Start of Block

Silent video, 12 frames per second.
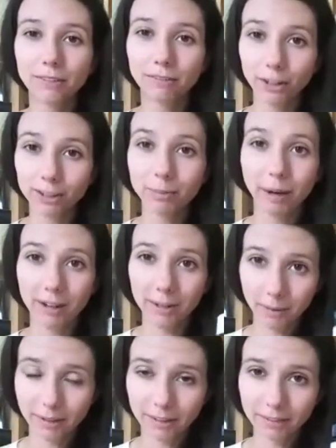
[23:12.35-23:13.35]
the first body
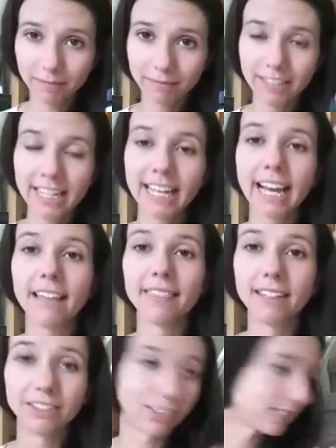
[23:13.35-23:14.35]
butter.
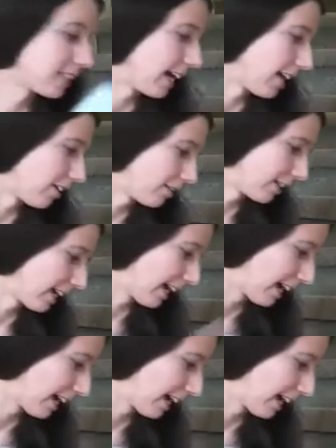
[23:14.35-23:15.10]
And then just now we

End of Block

▶ THE TASK:
Pictures in the records are to be left out; repeat everything else exactly.

▶ OUTPUT BELOW:
Silent video, 12 frames per second.
[23:12.35-23:13.35]
the first body
[23:13.35-23:14.35]
butter.
[23:14.35-23:15.10]
And then just now we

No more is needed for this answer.